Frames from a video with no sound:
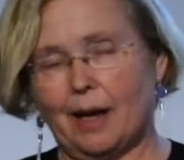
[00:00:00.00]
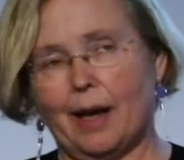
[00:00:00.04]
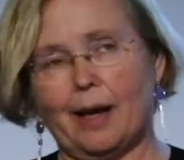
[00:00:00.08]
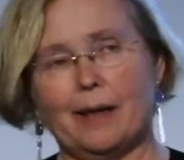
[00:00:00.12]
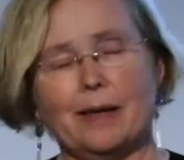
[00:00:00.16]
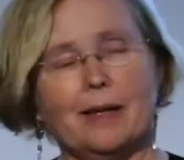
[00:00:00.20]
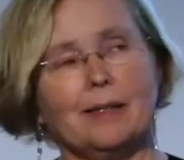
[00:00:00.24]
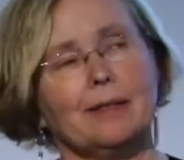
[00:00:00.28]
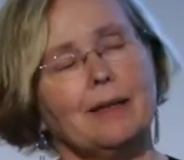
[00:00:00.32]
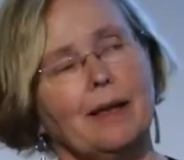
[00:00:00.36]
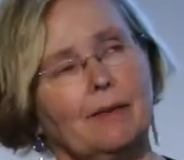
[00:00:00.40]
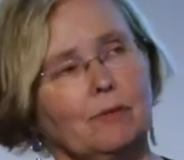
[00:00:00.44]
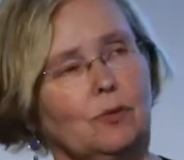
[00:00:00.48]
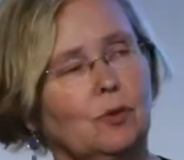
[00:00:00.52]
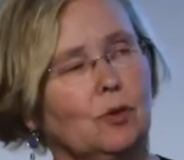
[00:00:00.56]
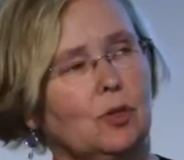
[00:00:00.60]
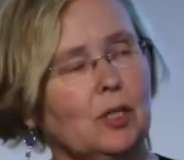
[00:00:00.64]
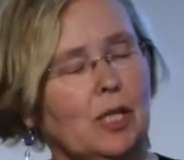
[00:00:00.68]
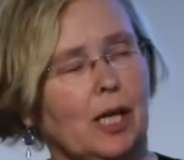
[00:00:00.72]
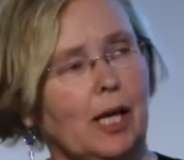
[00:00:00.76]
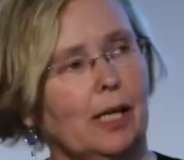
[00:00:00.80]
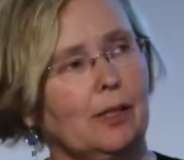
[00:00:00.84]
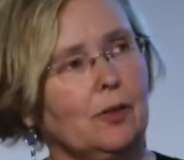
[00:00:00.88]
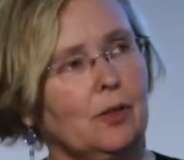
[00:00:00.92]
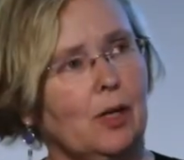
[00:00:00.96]
I just have to
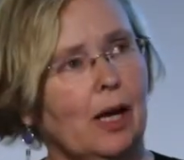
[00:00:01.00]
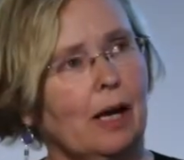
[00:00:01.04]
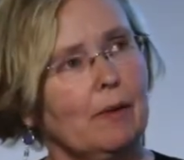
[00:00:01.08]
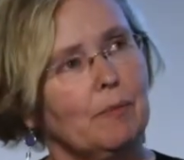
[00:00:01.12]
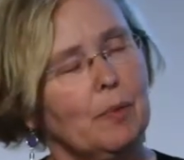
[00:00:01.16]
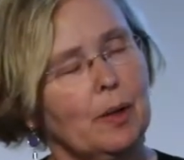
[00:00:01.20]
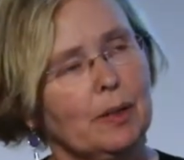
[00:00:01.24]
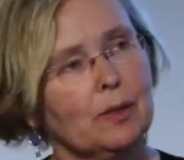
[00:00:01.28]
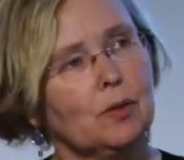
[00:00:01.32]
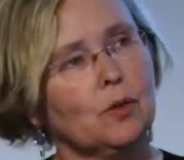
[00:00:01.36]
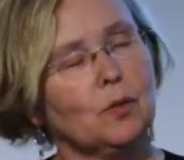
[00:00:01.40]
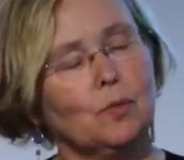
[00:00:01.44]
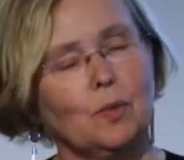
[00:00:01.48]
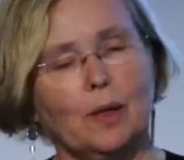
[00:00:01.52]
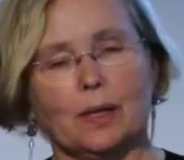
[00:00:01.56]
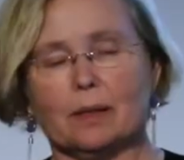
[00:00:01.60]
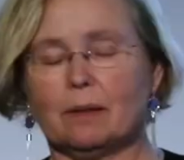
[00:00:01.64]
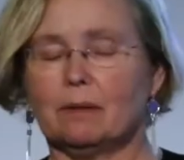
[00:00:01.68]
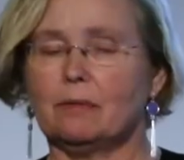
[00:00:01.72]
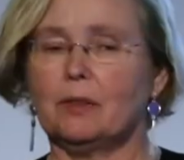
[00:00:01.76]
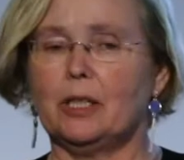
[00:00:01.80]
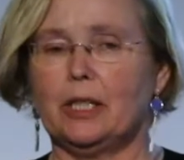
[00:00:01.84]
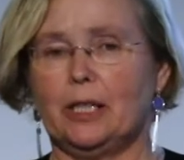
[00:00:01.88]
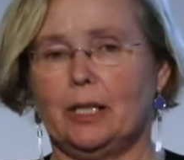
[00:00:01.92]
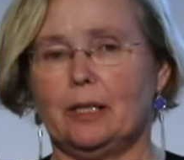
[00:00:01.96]
tell you, I went to one
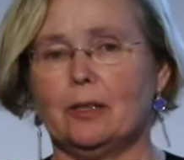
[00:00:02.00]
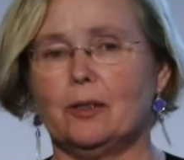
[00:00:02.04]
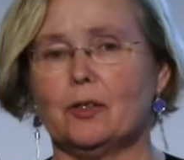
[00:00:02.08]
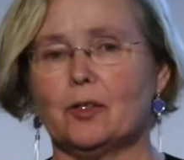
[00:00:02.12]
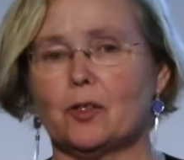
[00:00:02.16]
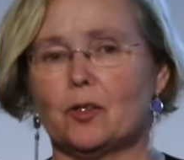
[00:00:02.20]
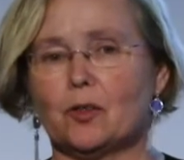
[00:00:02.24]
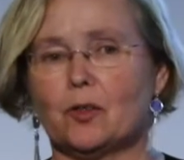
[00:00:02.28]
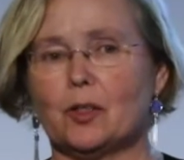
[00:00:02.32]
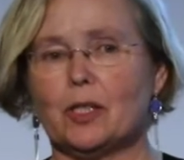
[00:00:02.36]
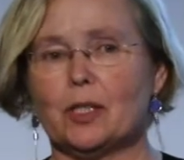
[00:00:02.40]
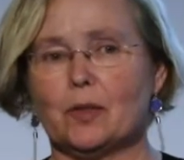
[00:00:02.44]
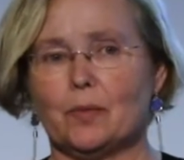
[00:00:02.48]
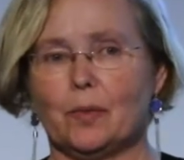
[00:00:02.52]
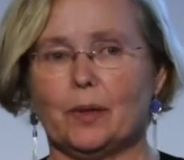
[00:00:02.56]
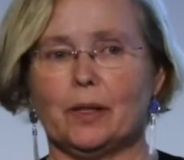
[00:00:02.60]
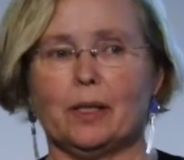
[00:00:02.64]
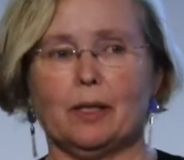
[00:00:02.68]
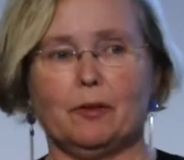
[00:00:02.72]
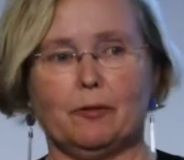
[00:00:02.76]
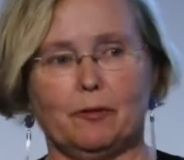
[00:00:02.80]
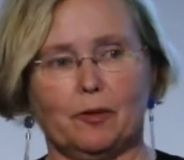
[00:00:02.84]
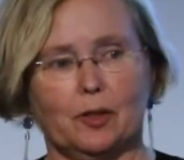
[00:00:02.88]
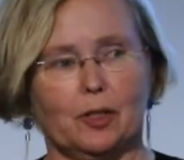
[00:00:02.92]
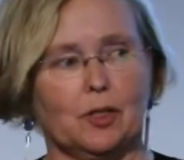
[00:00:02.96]
of the industries when
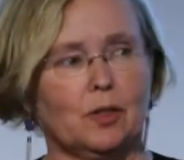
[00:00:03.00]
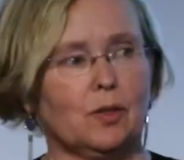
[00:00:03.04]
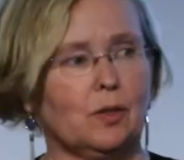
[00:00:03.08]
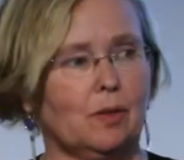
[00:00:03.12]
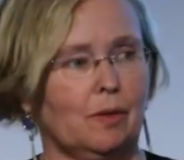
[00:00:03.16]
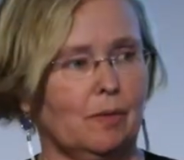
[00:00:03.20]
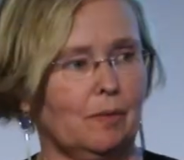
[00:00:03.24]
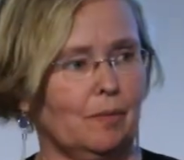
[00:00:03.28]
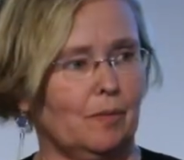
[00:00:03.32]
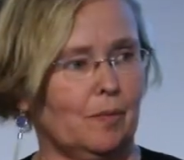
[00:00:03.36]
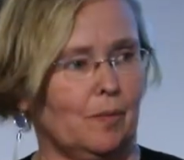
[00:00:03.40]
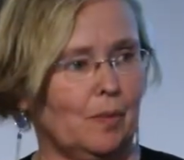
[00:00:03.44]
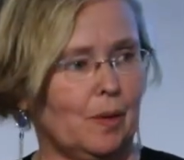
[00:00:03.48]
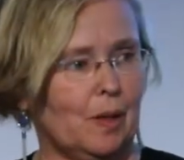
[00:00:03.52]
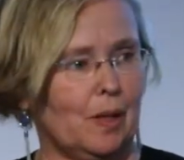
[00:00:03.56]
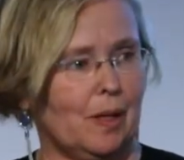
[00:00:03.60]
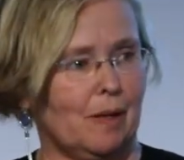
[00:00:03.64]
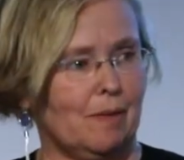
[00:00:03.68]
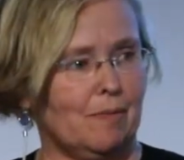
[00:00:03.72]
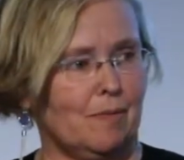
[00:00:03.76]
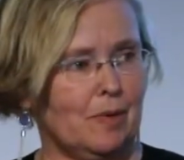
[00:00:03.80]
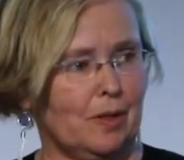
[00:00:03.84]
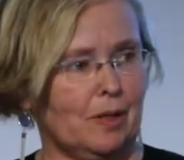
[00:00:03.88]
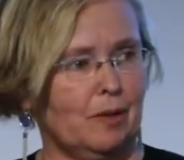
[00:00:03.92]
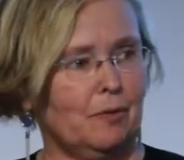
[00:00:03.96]
they first
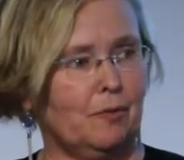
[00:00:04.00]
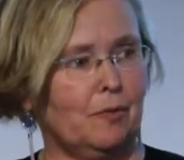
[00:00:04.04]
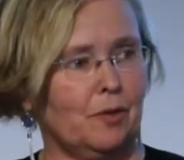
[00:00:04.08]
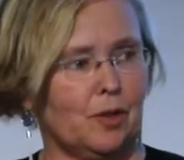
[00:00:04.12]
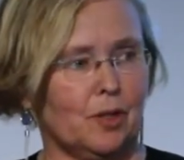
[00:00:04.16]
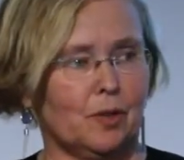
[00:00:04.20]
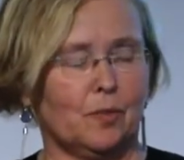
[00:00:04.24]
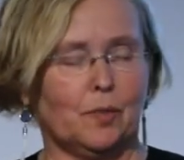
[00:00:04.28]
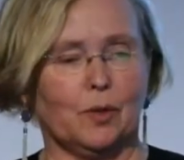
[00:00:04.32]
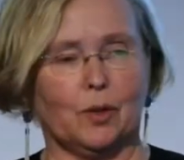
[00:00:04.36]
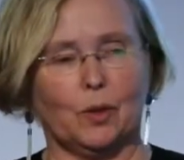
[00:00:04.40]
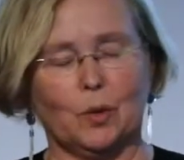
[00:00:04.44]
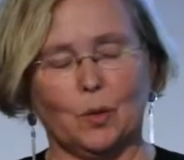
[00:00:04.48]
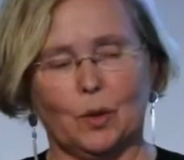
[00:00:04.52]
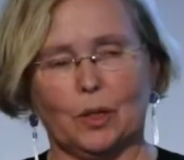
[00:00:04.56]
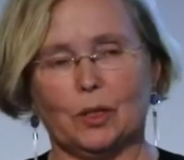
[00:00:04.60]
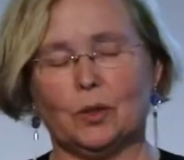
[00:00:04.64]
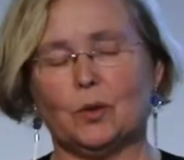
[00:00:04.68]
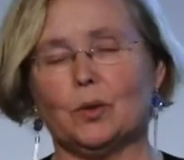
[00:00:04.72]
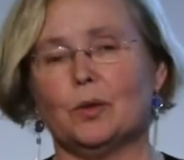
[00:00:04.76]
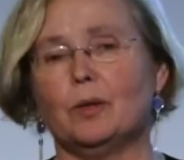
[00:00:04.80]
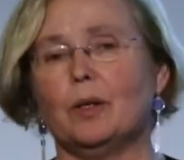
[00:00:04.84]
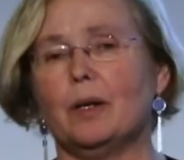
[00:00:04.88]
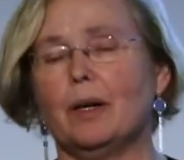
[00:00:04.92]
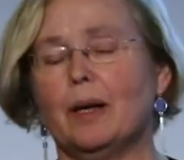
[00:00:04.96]
were going
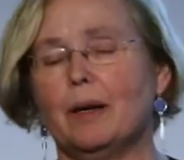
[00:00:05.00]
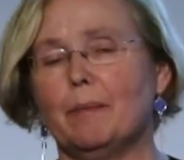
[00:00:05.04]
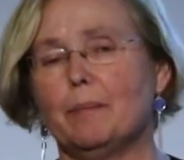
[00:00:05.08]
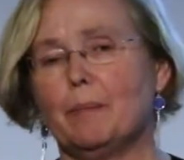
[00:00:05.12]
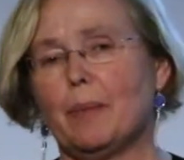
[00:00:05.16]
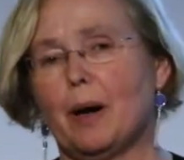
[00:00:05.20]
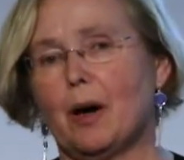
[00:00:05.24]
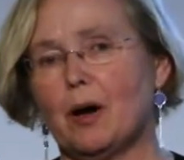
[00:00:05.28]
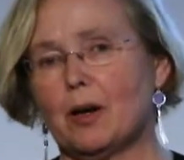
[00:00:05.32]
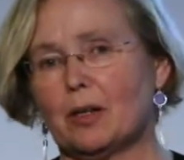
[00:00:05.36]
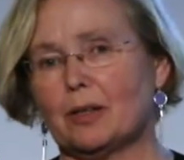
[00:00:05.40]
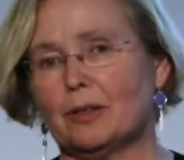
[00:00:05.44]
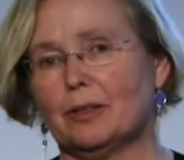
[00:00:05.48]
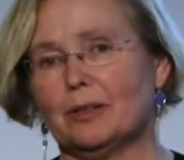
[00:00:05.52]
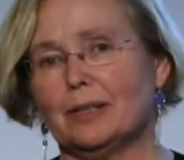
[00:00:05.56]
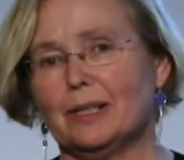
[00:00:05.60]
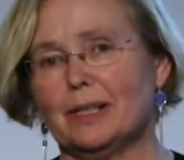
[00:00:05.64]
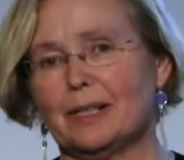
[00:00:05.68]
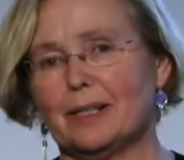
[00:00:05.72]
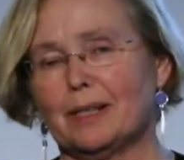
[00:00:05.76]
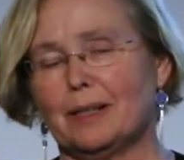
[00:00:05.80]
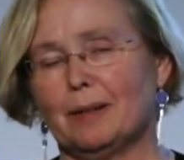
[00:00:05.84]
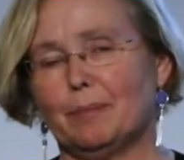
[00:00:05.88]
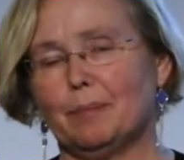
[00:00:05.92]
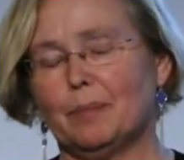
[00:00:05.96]
to embark on
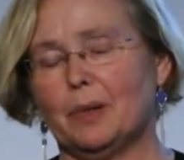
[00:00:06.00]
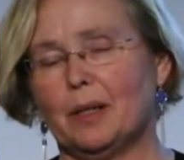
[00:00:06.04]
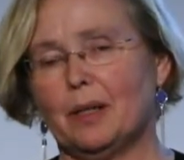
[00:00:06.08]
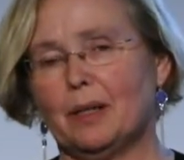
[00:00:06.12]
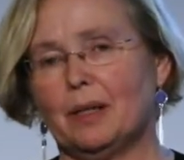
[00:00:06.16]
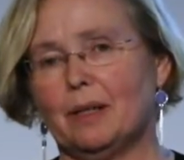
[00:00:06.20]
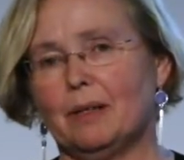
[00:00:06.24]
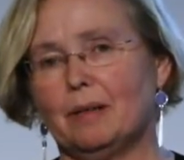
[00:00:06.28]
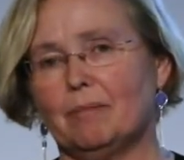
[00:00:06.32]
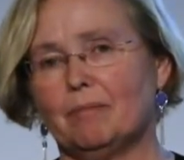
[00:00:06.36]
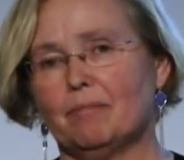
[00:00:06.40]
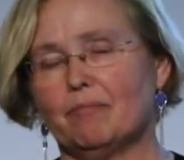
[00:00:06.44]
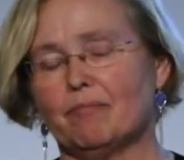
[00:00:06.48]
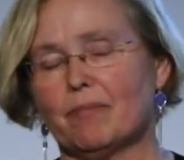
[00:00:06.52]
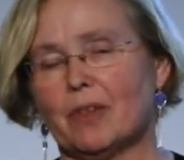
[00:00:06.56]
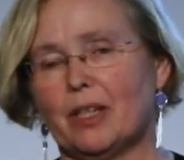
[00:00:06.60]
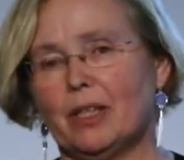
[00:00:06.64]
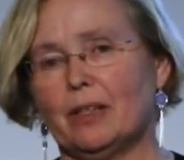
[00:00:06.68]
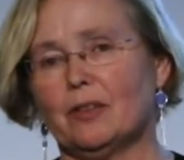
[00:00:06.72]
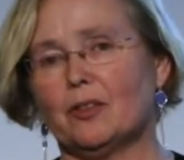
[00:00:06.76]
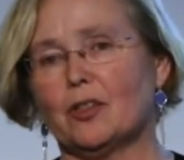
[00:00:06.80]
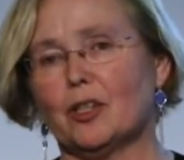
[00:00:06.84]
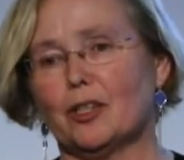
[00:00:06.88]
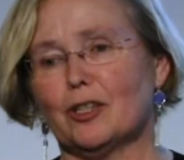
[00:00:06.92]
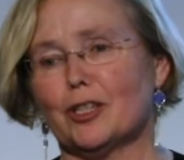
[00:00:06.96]
this
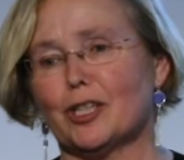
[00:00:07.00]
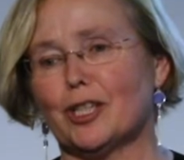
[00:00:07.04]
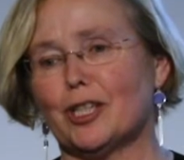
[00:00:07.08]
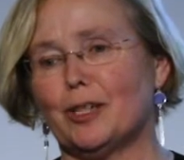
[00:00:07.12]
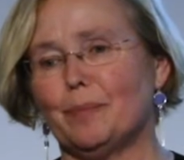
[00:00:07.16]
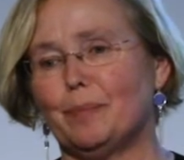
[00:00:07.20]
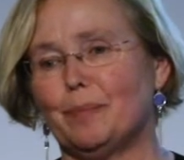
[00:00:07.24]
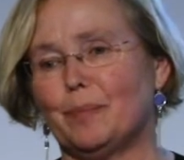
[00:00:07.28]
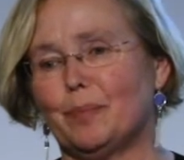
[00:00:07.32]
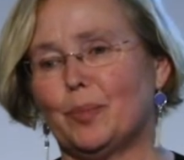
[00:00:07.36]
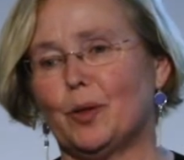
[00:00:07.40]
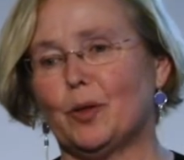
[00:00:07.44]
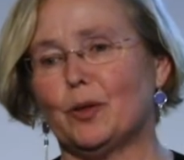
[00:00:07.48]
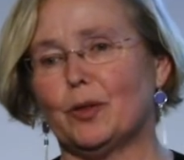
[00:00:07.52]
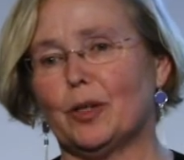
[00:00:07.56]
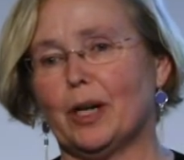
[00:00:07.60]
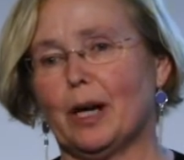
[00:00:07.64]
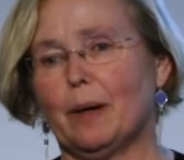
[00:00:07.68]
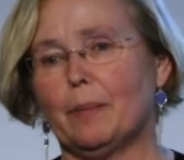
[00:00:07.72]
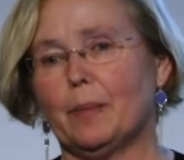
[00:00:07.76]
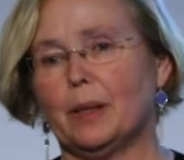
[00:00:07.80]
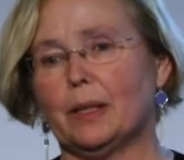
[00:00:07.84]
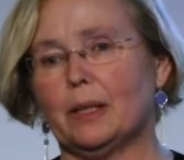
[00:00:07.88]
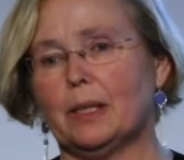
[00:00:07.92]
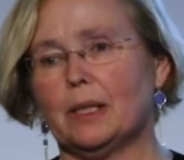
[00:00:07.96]
internship
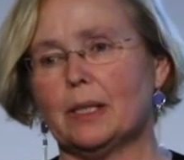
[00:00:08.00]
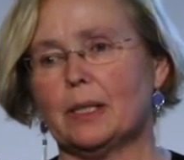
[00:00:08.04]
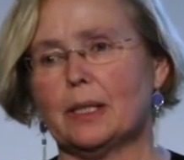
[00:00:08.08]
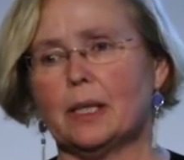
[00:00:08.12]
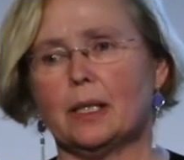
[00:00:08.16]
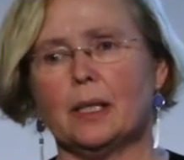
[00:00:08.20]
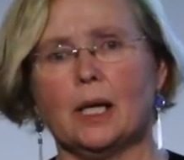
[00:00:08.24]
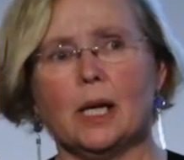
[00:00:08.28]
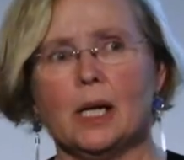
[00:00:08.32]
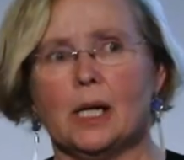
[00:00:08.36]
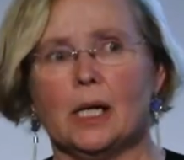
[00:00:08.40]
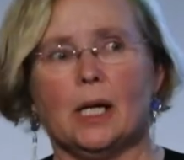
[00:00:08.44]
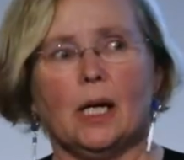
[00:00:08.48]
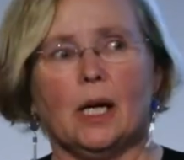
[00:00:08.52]
program, and they said,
##########
Reproduce, word for word, only the lines in the records above from the line with "[00:00:00.76]" through the line with "[00:00:02.20]", including both ends; omit the pictures.

▶ Answer for this exercise
[00:00:00.76]
[00:00:00.80]
[00:00:00.84]
[00:00:00.88]
[00:00:00.92]
[00:00:00.96]
I just have to
[00:00:01.00]
[00:00:01.04]
[00:00:01.08]
[00:00:01.12]
[00:00:01.16]
[00:00:01.20]
[00:00:01.24]
[00:00:01.28]
[00:00:01.32]
[00:00:01.36]
[00:00:01.40]
[00:00:01.44]
[00:00:01.48]
[00:00:01.52]
[00:00:01.56]
[00:00:01.60]
[00:00:01.64]
[00:00:01.68]
[00:00:01.72]
[00:00:01.76]
[00:00:01.80]
[00:00:01.84]
[00:00:01.88]
[00:00:01.92]
[00:00:01.96]
tell you, I went to one
[00:00:02.00]
[00:00:02.04]
[00:00:02.08]
[00:00:02.12]
[00:00:02.16]
[00:00:02.20]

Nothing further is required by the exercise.